(Dataset entries)
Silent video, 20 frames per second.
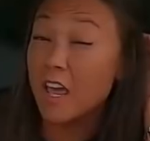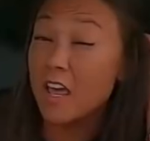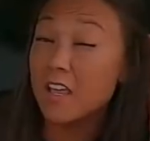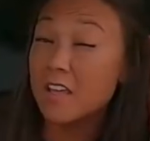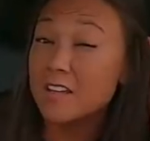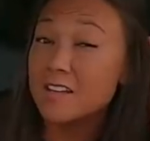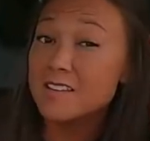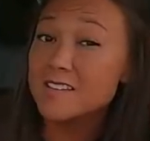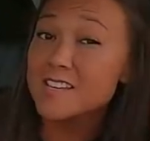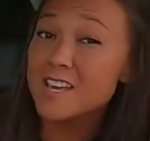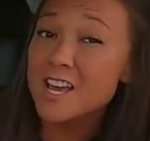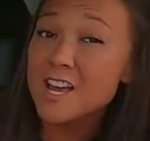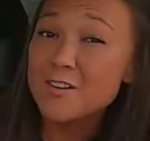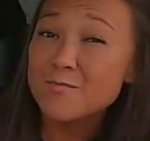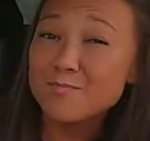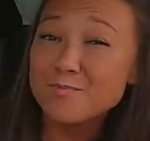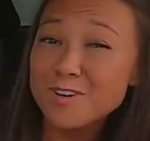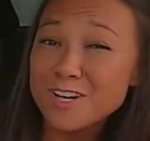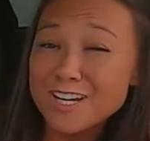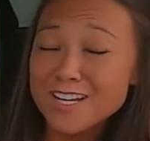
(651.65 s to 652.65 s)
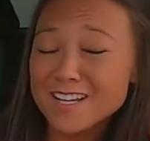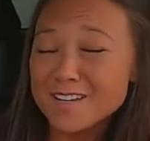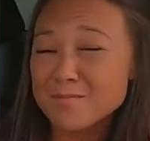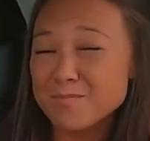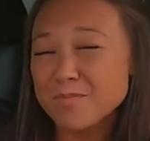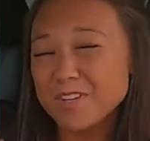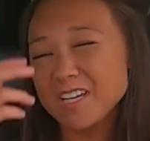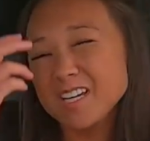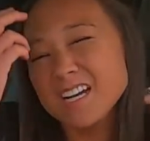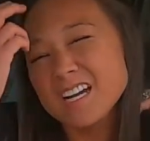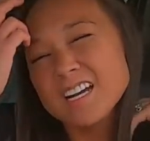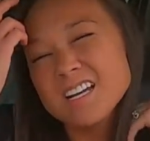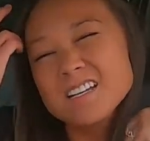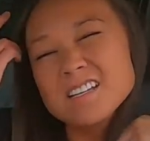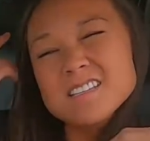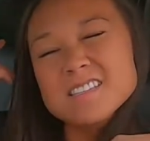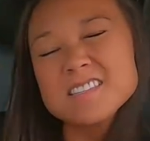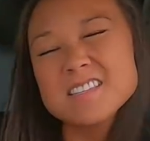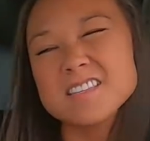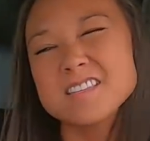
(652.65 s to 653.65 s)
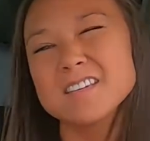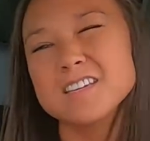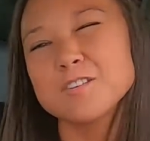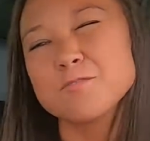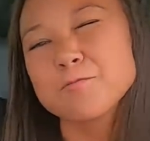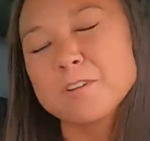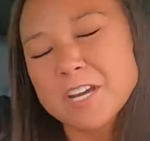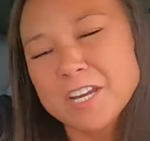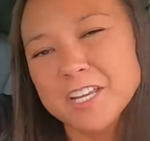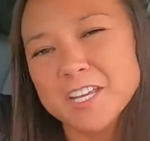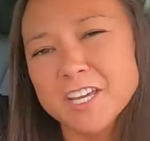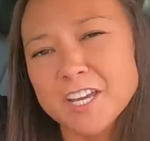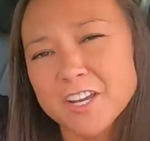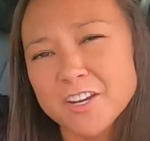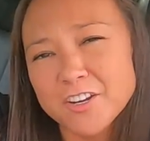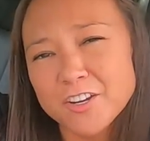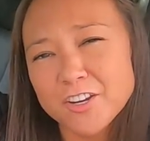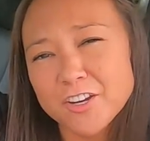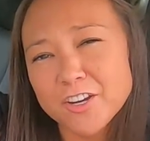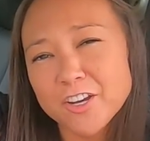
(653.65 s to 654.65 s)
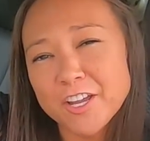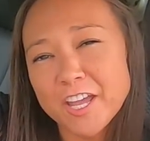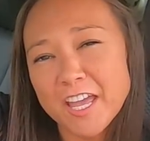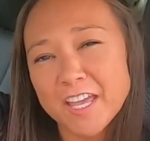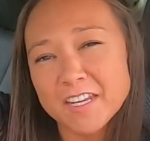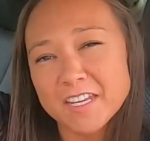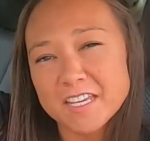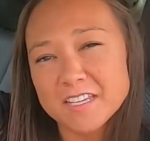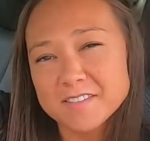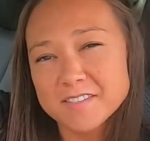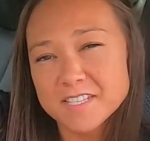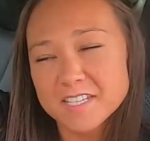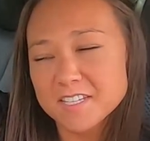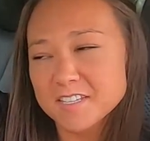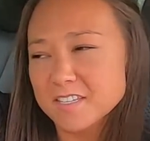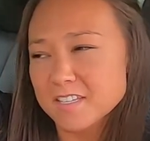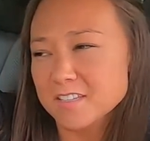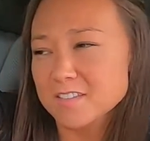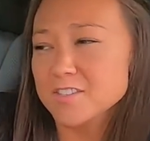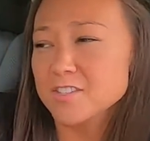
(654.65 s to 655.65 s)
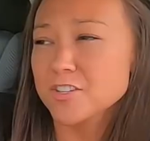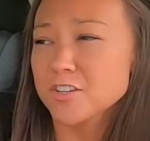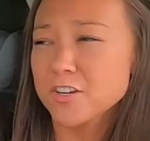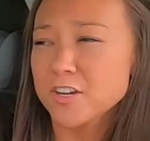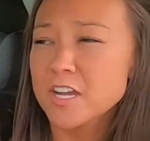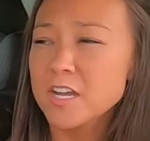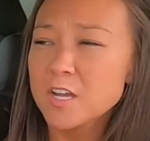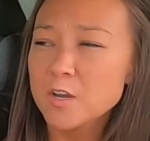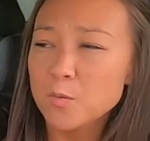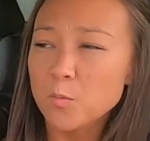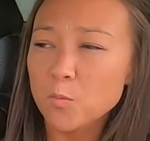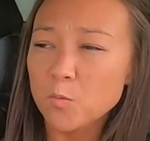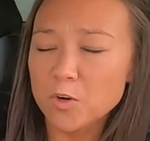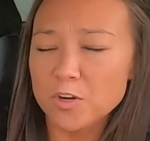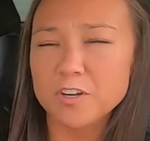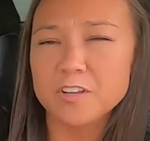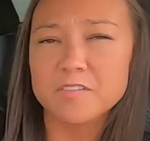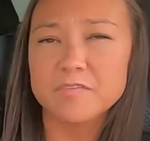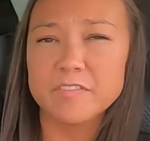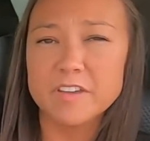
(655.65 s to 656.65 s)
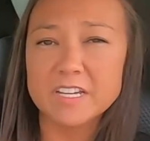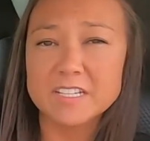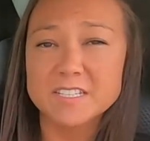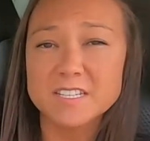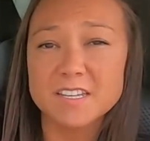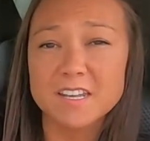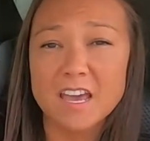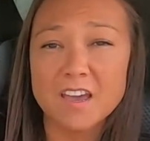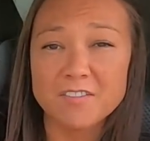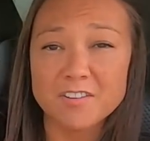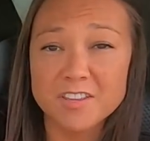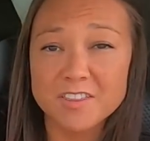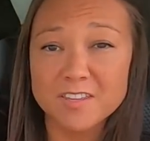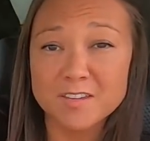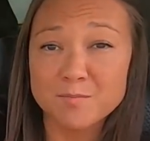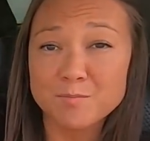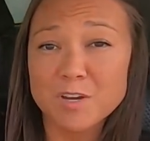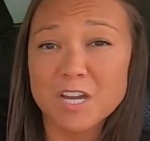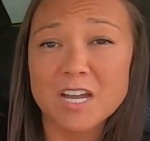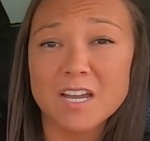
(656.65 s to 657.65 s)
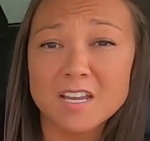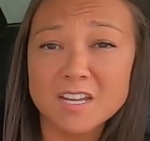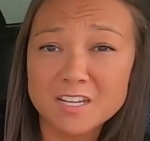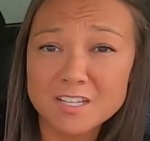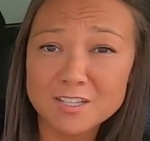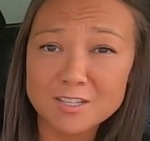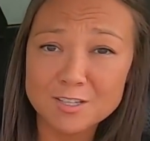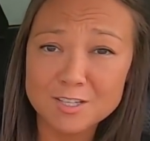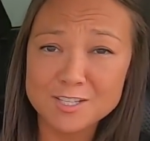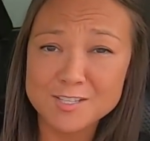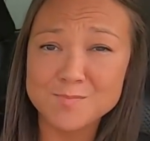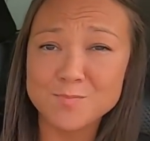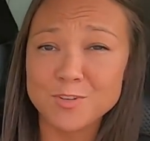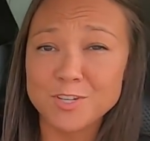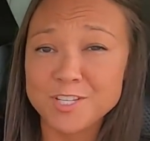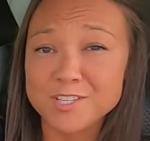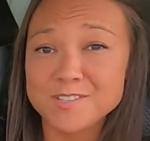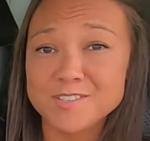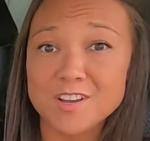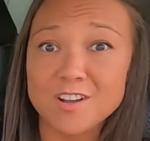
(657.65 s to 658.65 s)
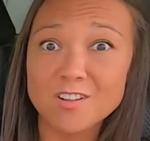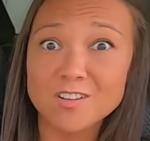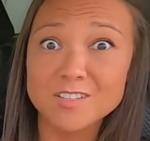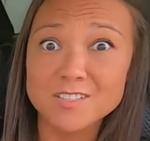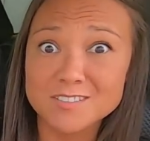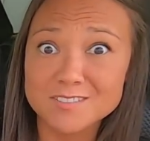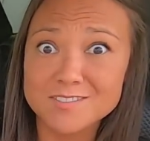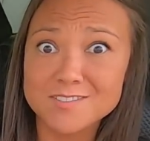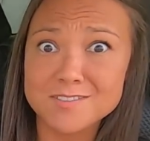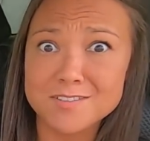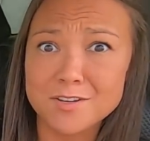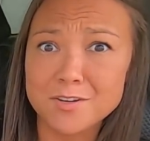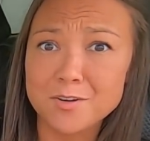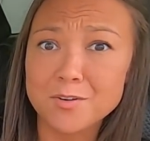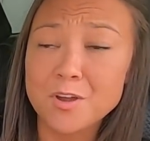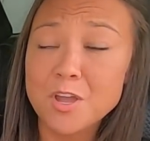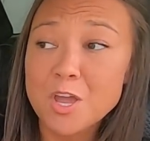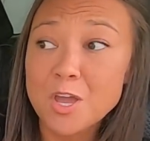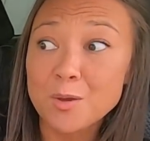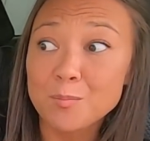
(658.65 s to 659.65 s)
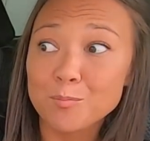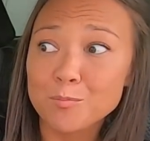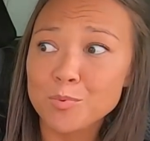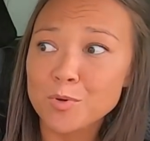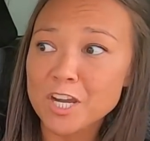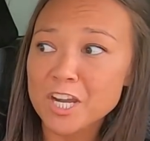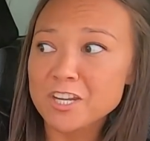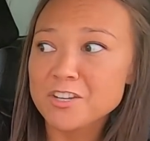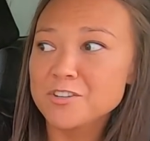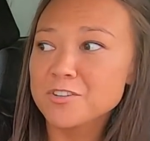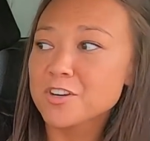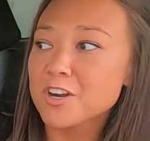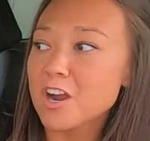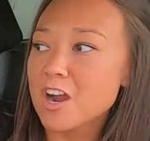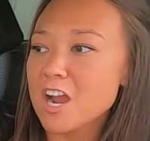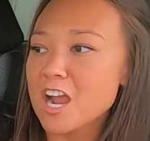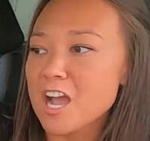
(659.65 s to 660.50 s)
end, but because the radiator and AC condenser weren't affected, everything behind it is pretty solid. So, brand new car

— Task directions —
Without including the pictures, copy all of the data exactly.

— Written reply —
Silent video, 20 frames per second.
(651.65 s to 652.65 s)
(652.65 s to 653.65 s)
(653.65 s to 654.65 s)
(654.65 s to 655.65 s)
(655.65 s to 656.65 s)
(656.65 s to 657.65 s)
(657.65 s to 658.65 s)
(658.65 s to 659.65 s)
(659.65 s to 660.50 s)
end, but because the radiator and AC condenser weren't affected, everything behind it is pretty solid. So, brand new car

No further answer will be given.